(Stored data entries)
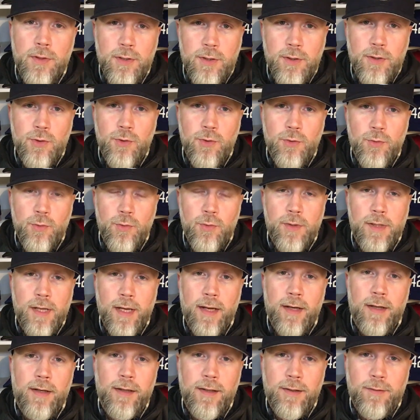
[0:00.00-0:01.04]
you
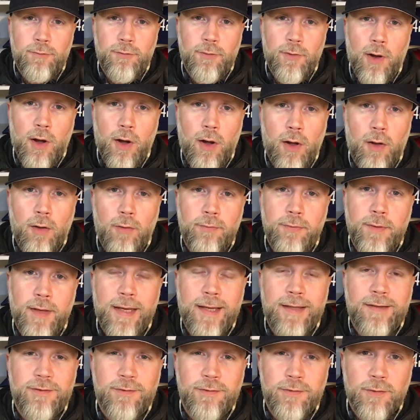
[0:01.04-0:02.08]
can evolve
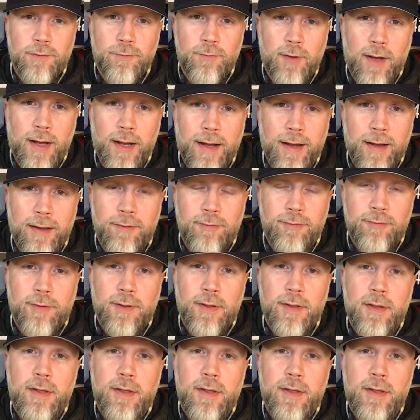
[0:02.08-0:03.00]
and survive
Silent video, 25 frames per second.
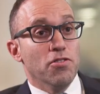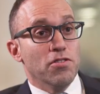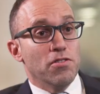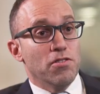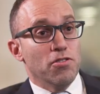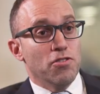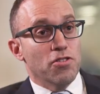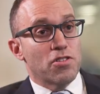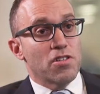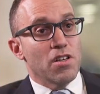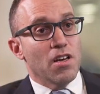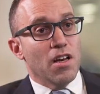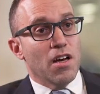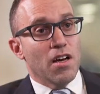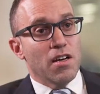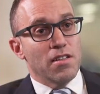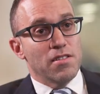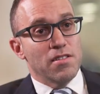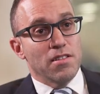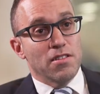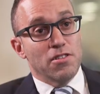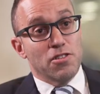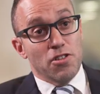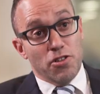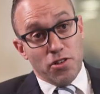
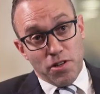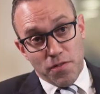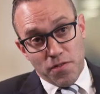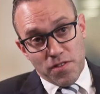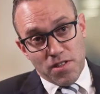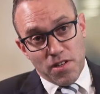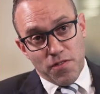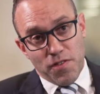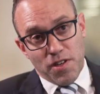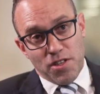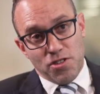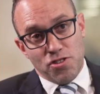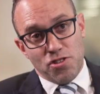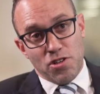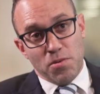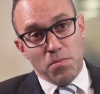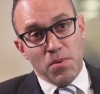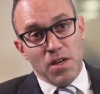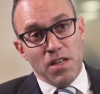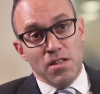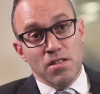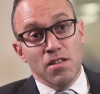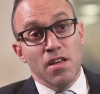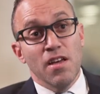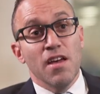utilizing derivative
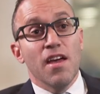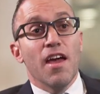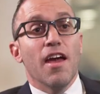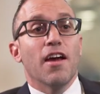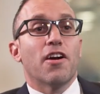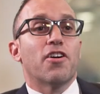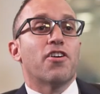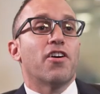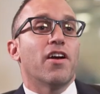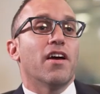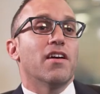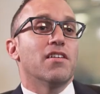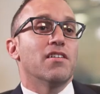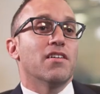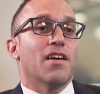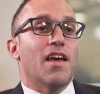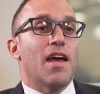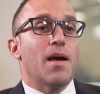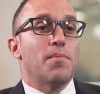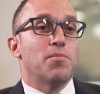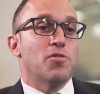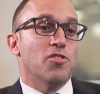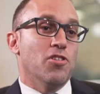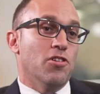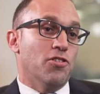instruments and creating
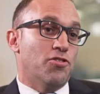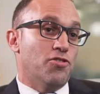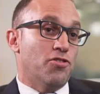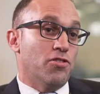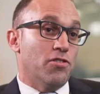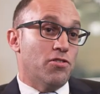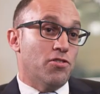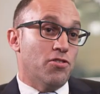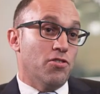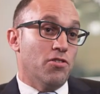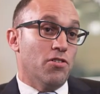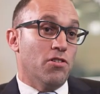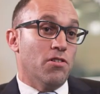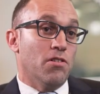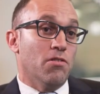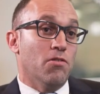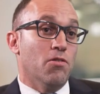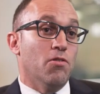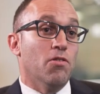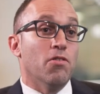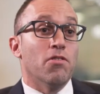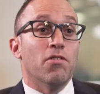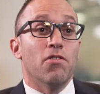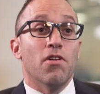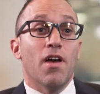absolute return
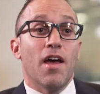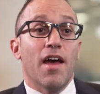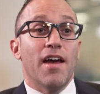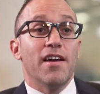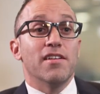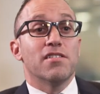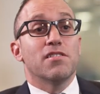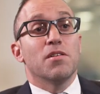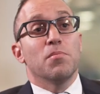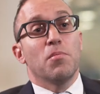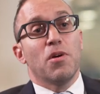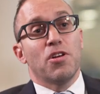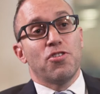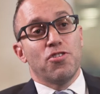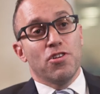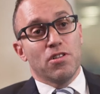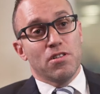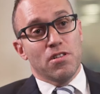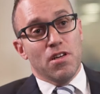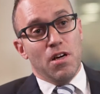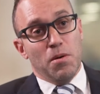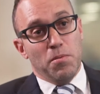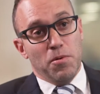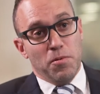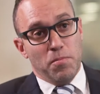or asymmetric
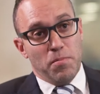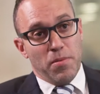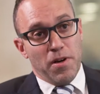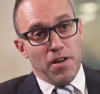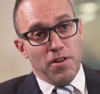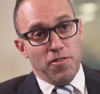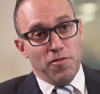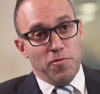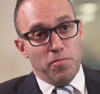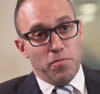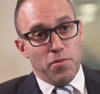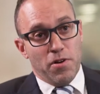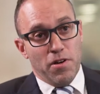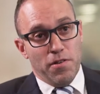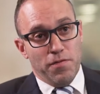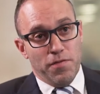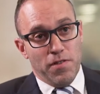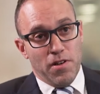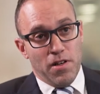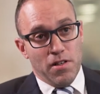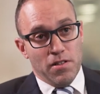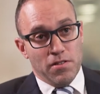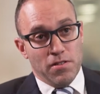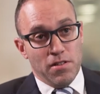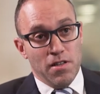type of payoff
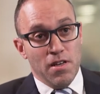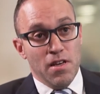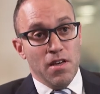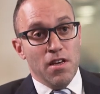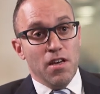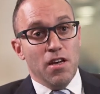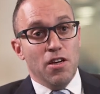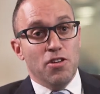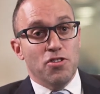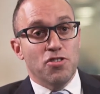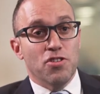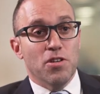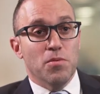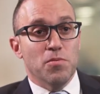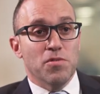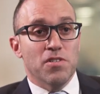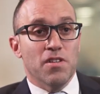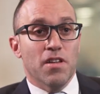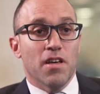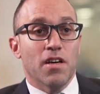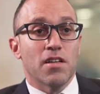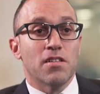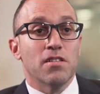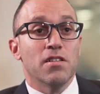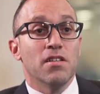profiles in terms
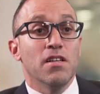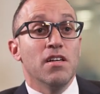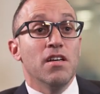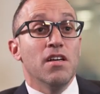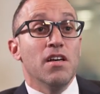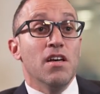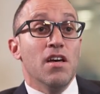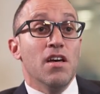of that.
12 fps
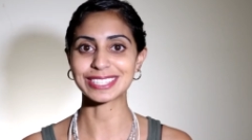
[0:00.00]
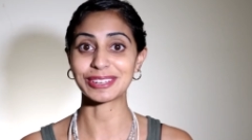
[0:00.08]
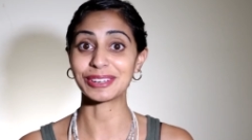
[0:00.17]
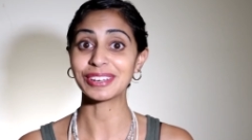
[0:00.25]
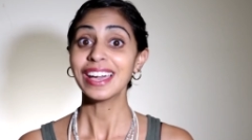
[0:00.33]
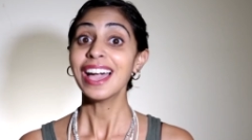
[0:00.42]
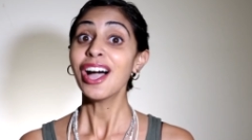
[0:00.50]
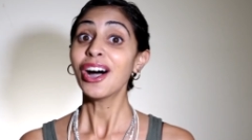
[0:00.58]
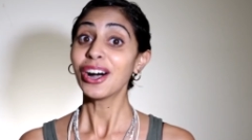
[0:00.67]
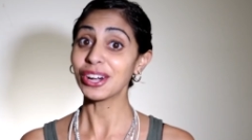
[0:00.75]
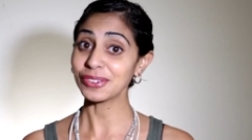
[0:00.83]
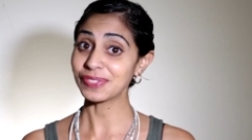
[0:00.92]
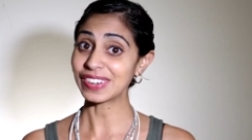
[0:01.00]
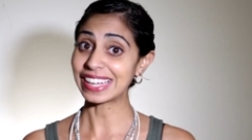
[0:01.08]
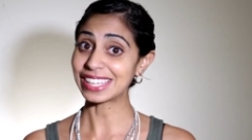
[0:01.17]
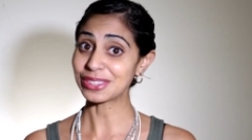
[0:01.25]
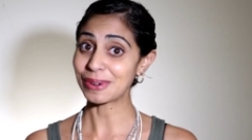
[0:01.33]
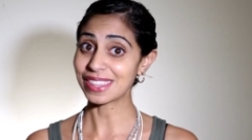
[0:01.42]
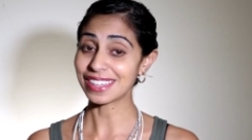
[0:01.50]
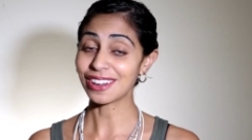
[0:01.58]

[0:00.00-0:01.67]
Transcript: So hopefully the weather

Problem description:
Write every entry out again exactly, images omitted.

Written response:
[0:00.00-0:01.04]
you
[0:01.04-0:02.08]
can evolve
[0:02.08-0:03.00]
and survive
Silent video, 25 frames per second.
utilizing derivative
instruments and creating
absolute return
or asymmetric
type of payoff
profiles in terms
of that.
12 fps
[0:00.00]
[0:00.08]
[0:00.17]
[0:00.25]
[0:00.33]
[0:00.42]
[0:00.50]
[0:00.58]
[0:00.67]
[0:00.75]
[0:00.83]
[0:00.92]
[0:01.00]
[0:01.08]
[0:01.17]
[0:01.25]
[0:01.33]
[0:01.42]
[0:01.50]
[0:01.58]

[0:00.00-0:01.67]
Transcript: So hopefully the weather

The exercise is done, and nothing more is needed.